The web server requires, as arguments, the path to the GSKN (OXL format) and the semantic motif files (MGQE format). It pre-indexes the GSKN and waits for requests. The OXL files are built via the [KnetBuilder framework][50] (previously named Ondex).

The overview of this architecture is shown below in Figure 2. This represents the internal architecture of the two .war applications that a default instance of Knetminer (eg, aratiny) consists of. This has to be coupled with details regarding how such an instance is made to work with specific data and a specific user interface. As said above, this is explained in the Docker-related documentation.

KnetMiner Figure 2: KnetMiner architecture overview, where green processes have been created by us, and dark blue processes are provided by SpringSource. The light blue process is provided by the SpringSource and our own API.

[50] https://github.com/Rothamsted/knetbuilder/wiki

But, why is it so complicated?

If you're thinking that the Knetminer architecture is too complex for the way it's used, it's because it indeed it indeed has become over-complicated with time.

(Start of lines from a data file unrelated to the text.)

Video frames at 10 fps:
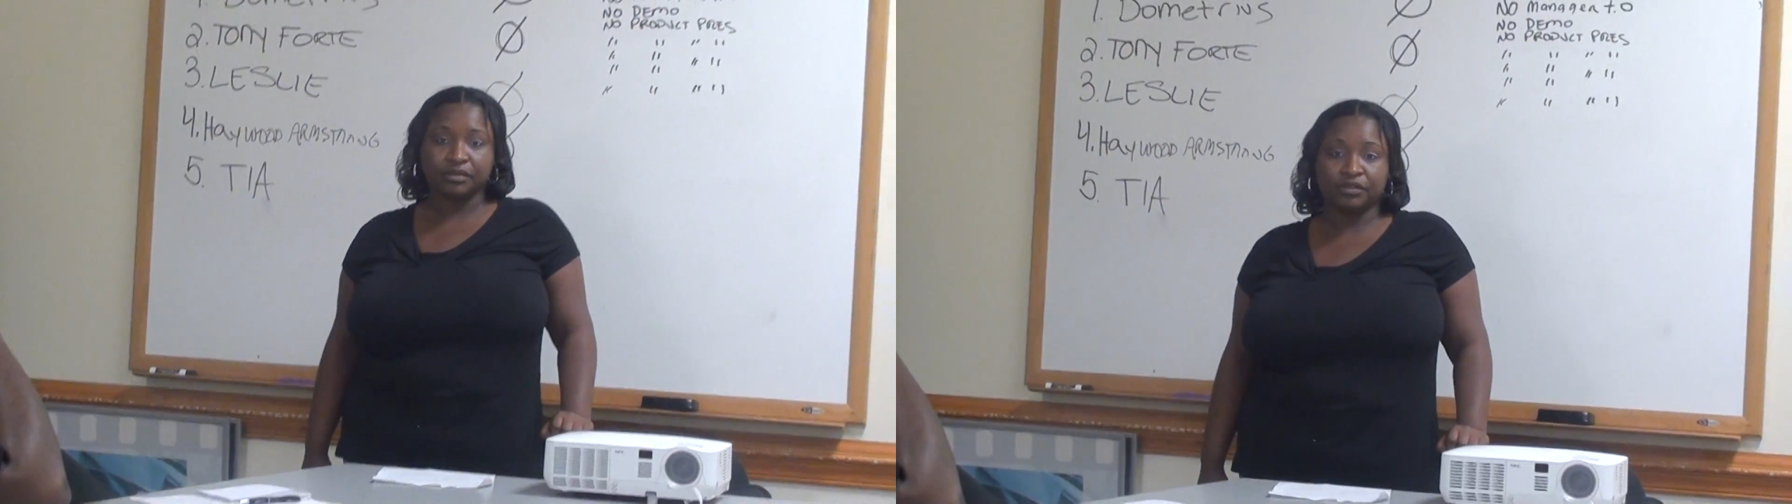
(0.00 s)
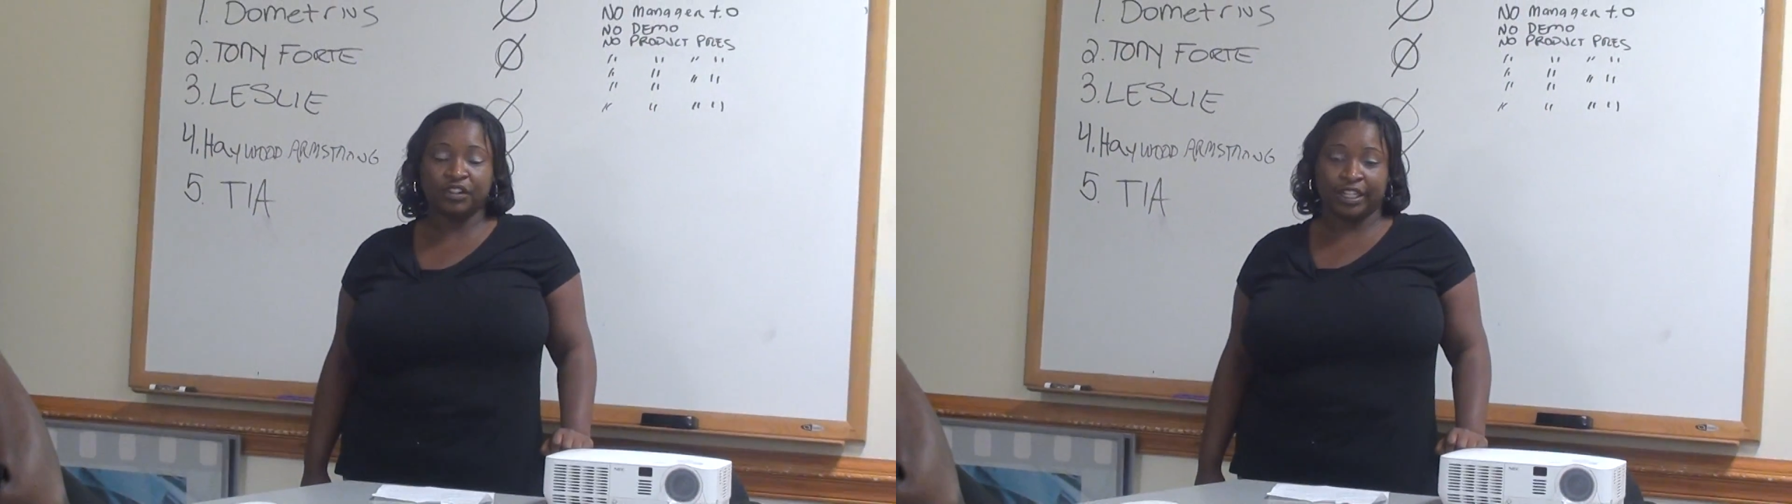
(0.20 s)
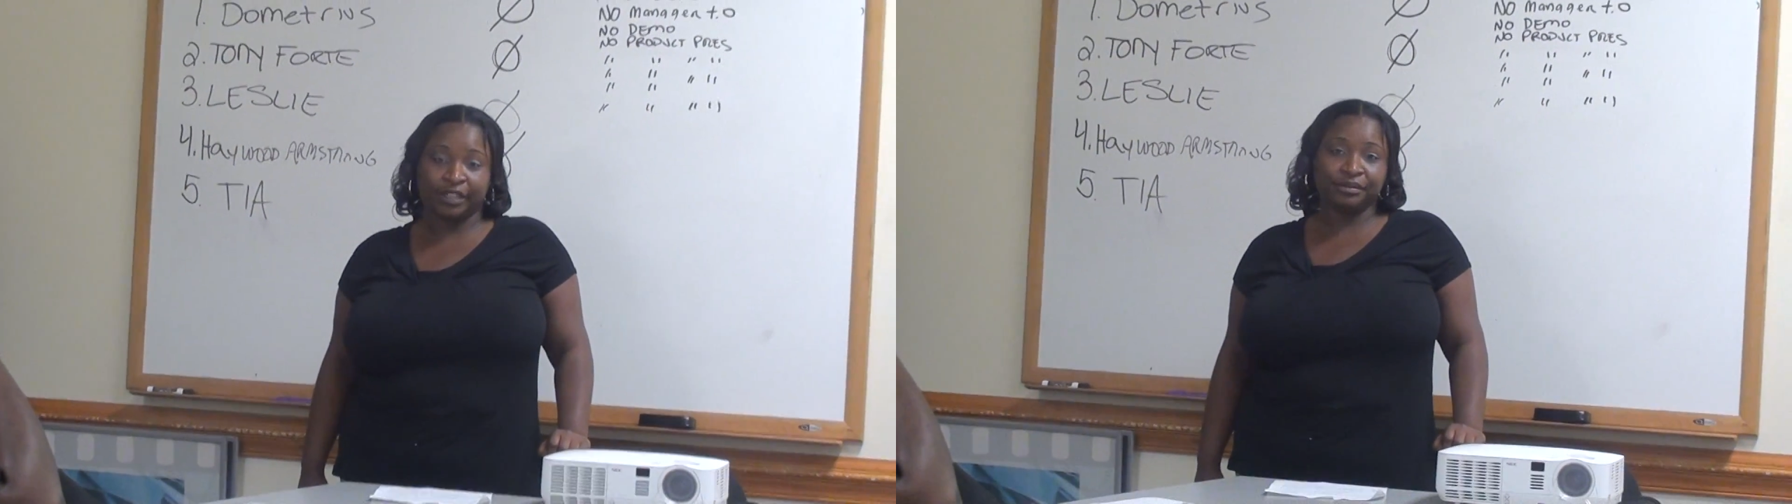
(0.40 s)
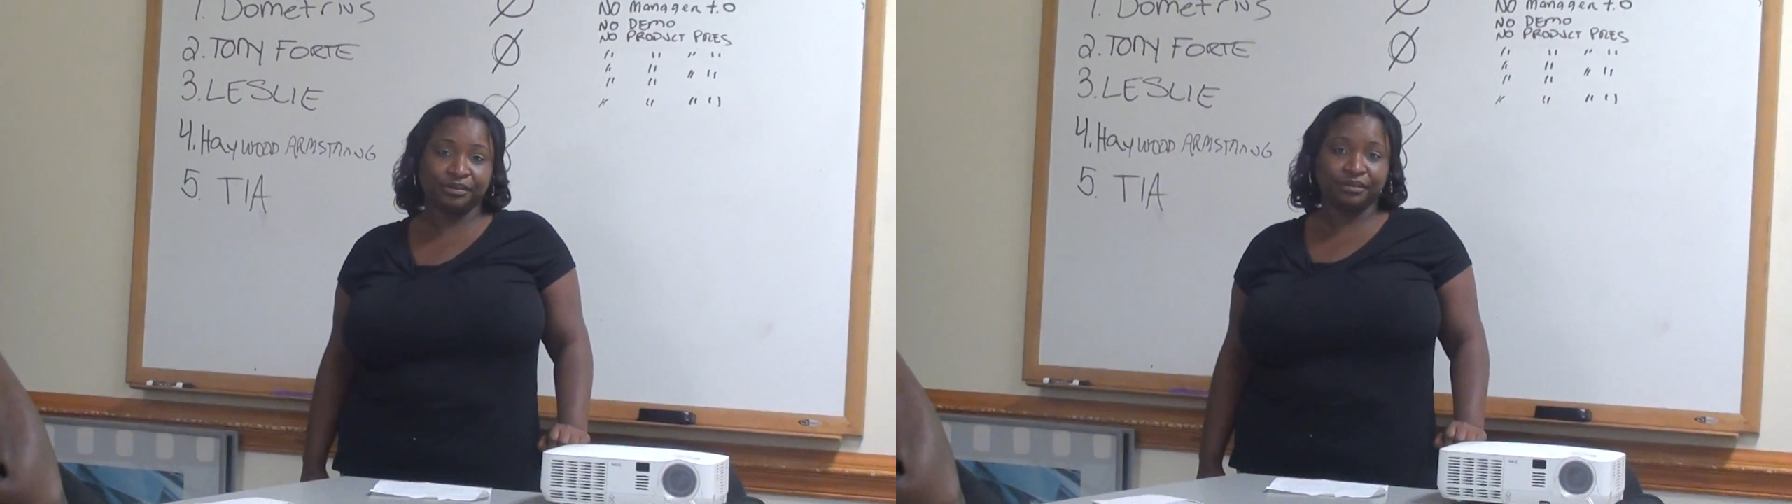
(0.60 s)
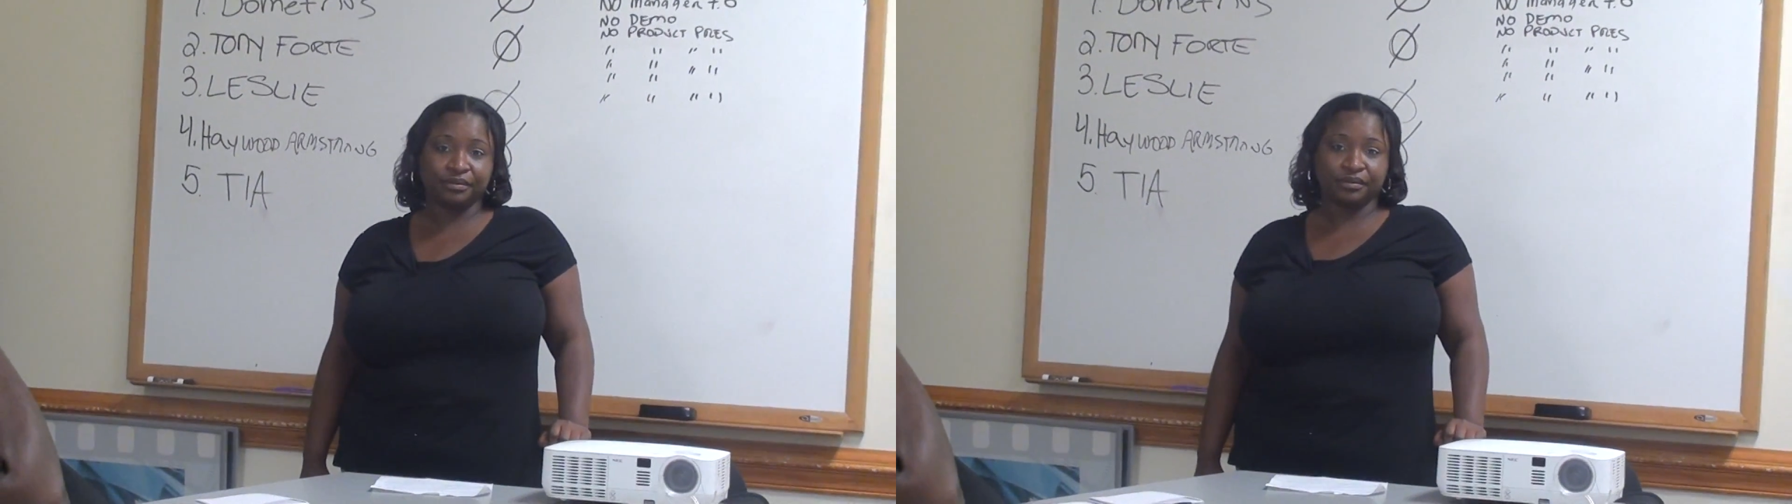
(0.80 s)
Because what we're
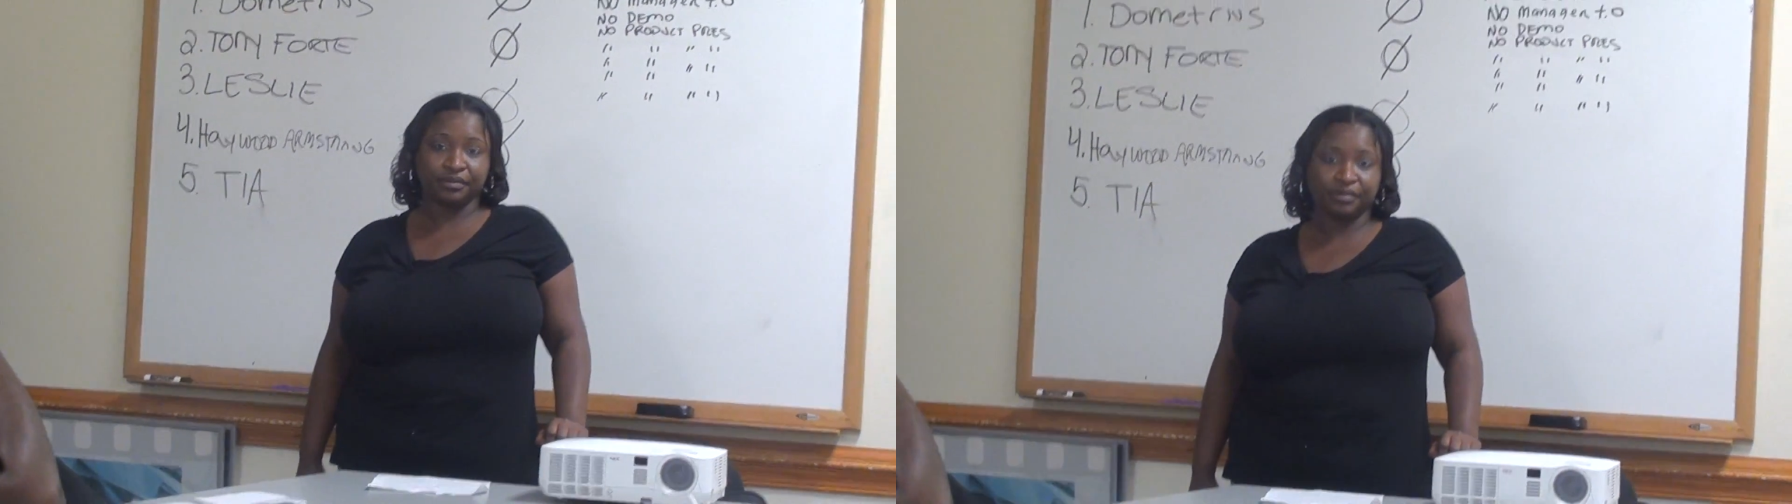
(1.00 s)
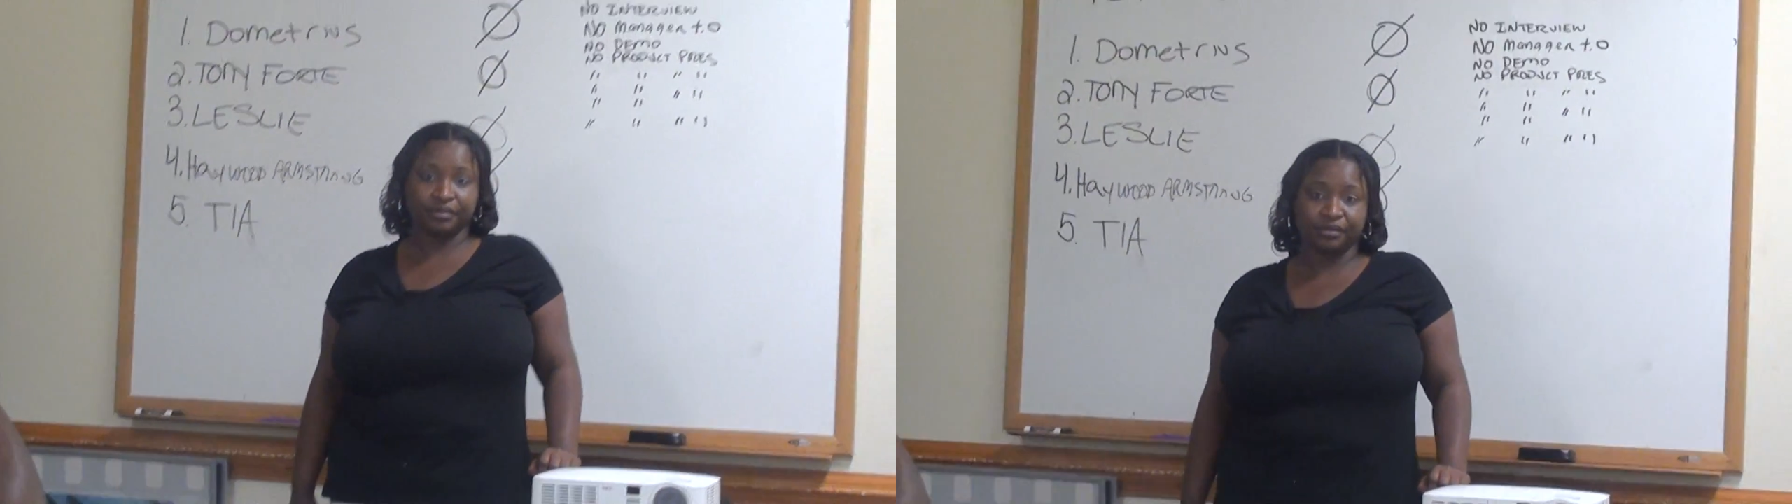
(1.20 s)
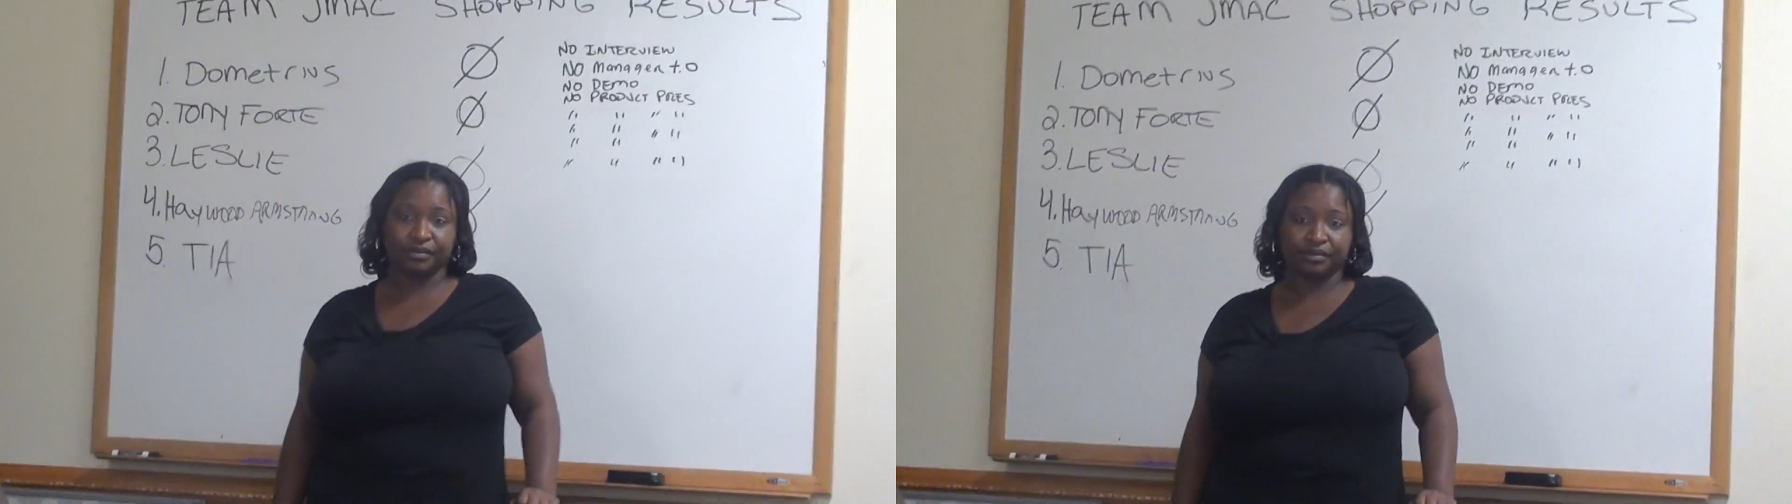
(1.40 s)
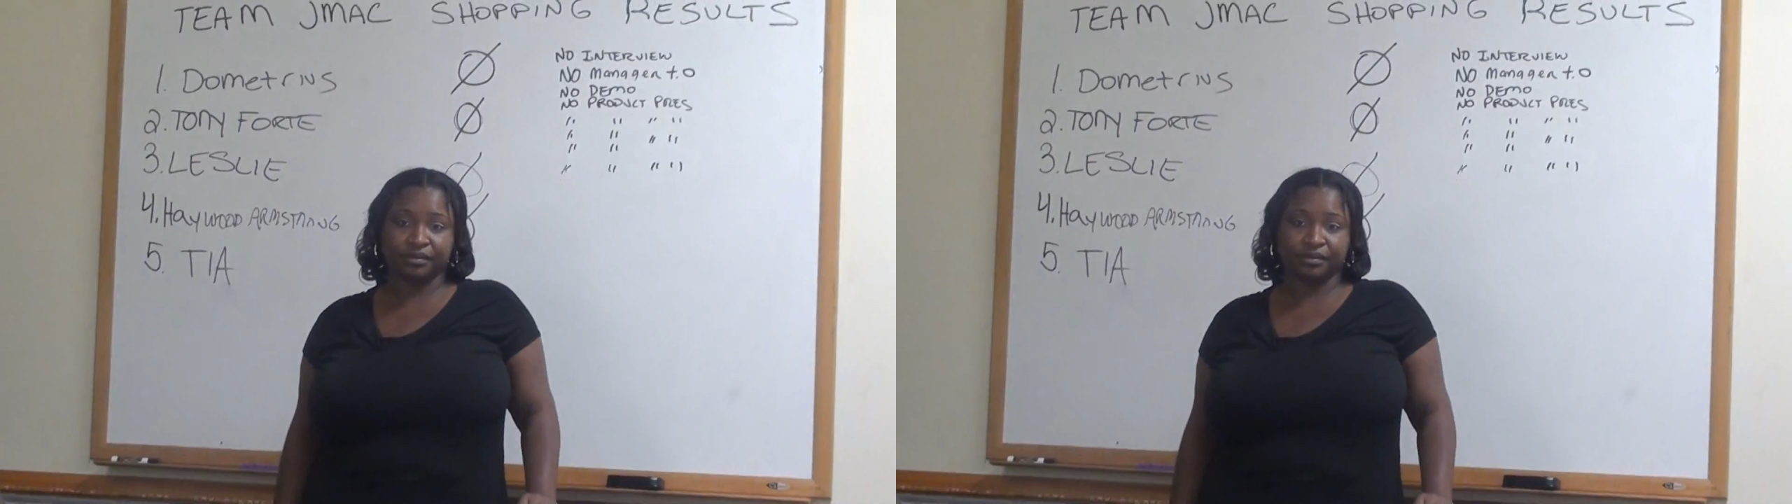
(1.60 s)
doing throughout the whole sales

In fact, initially the Knetminer software was initially designed to support multiple instances of the same API (ie, data sources) implemented on different data backends (eg, OXL, reltional database). Moreover, in the original design each new UI instance was realised as extensions of the client-base and server-base modules, to have dataset-specific customisations for the two web applications.

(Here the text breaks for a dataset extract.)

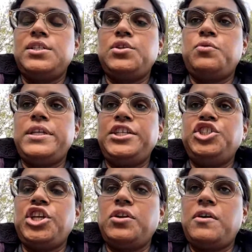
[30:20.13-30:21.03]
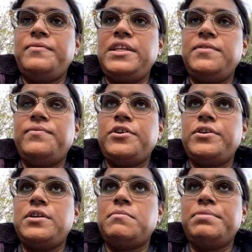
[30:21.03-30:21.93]
so they shut off the
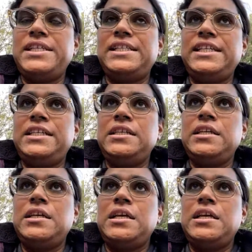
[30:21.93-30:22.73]
inverter completely,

Nowadays, we always use the OXL-based data source only (with a variant that partially uses Neo4j, see Semantic-Motif-Searching-in-Knetminer) and we have constrained code extensions to support one data source only per server. The latter is because it is now much easier to distribute data sets over Docker instances and also, while we plan to switch to a graph database backend in future (very likely, Neo4j), that could be implemented with a simpler architecture, where the data source implementation doesn't need to be configurable (although, very likely we will keep the separation between the abstract API and its implementation).

Hence, in future developments we might reduce the number of different modules that Knteminer consists of (ie, one api WAR and one client WAR), and we might simplify the data source idea into a single REST controller class, which has supporting business logic components such as the current OndexServiceProvider.